If CANco sends more than 50 employees to the US, it is required to offer each employee affordable health-care coverage and must issue a statement to each one[6] that reports the coverage for the employee and their family. In addition, CANco is required to file Form 1095-C for each full-time employee and Form 1094-C with the IRS—both on an annual basis.

By contrast, if fewer than 50 employees were sent to the US, CANco would not be considered a large employer and would not be subject to the employer mandate.

It is also worth noting that if the employees are considered non-resident for US tax purposes, neither the individual mandate nor the employer mandate would apply.[7]

A final note

Employers that offer tax-equalization programs may face an increased cost due to the fact that penalties for the individual mandate are paid through an individual’s US tax return and treated as an assignment-related cost.

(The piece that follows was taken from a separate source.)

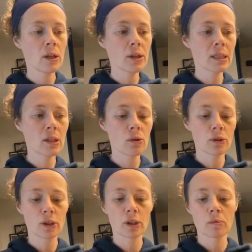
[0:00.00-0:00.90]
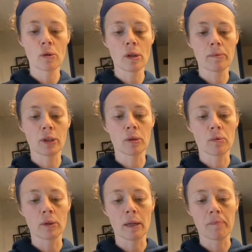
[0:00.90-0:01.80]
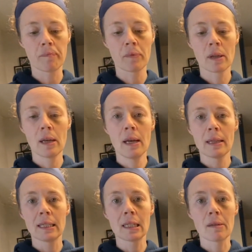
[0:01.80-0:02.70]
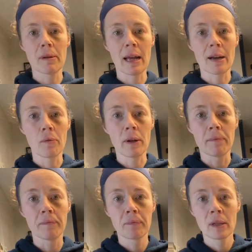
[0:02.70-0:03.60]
You can see those are just the roll-ups just rolled up. This is the banana one.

Lawrence Bell, CPA, CA, is a senior manager with the personal advisory services – global mobility and rewards practice of Ernst & Young LLP in Vancouver.


Footnotes

  1. For 2016, the annual penalty is $695 per adult and $347.50 per child, up to a maximum of $2,085 per family or 2.5% of the family income, whichever is greater.
  2. Defined as an employer with an average of 50 or more full-time employees (i.e., someone who works at least 30 hours per week) during the previous calendar year (or the equivalent combination of full-time and part-time employees). The deadline for this requirement was delayed by one year to January 1, 2016, for employers with fewer than 100 full-time employees.
  3. US$2,000 multiplied by the number of full-time employees, for any month in which coverage is not offered. Alternatively, if the coverage offered is not affordable and does not provide minimum value for an employee who then receives subsidized coverage, the penalty is 1/12 of US$3,000 each month for each such employee.
  4. As of June 1, 2016, the United States Department of Health and Human Services, the agency responsible for approving plans as MEC, has not approved Canadian universal health care.
  5. This is usually done by furnishing a copy of the 1095-C form provided to the IRS.
  6. Again, this is usually done by furnishing a copy of the 1095-C form provided to the IRS.
  7. Code of Federal Regulations, Title 26 (Internal Revenue), Chapter I, Subchapter A, Part 1, Section 1.5000A-3(c)(2).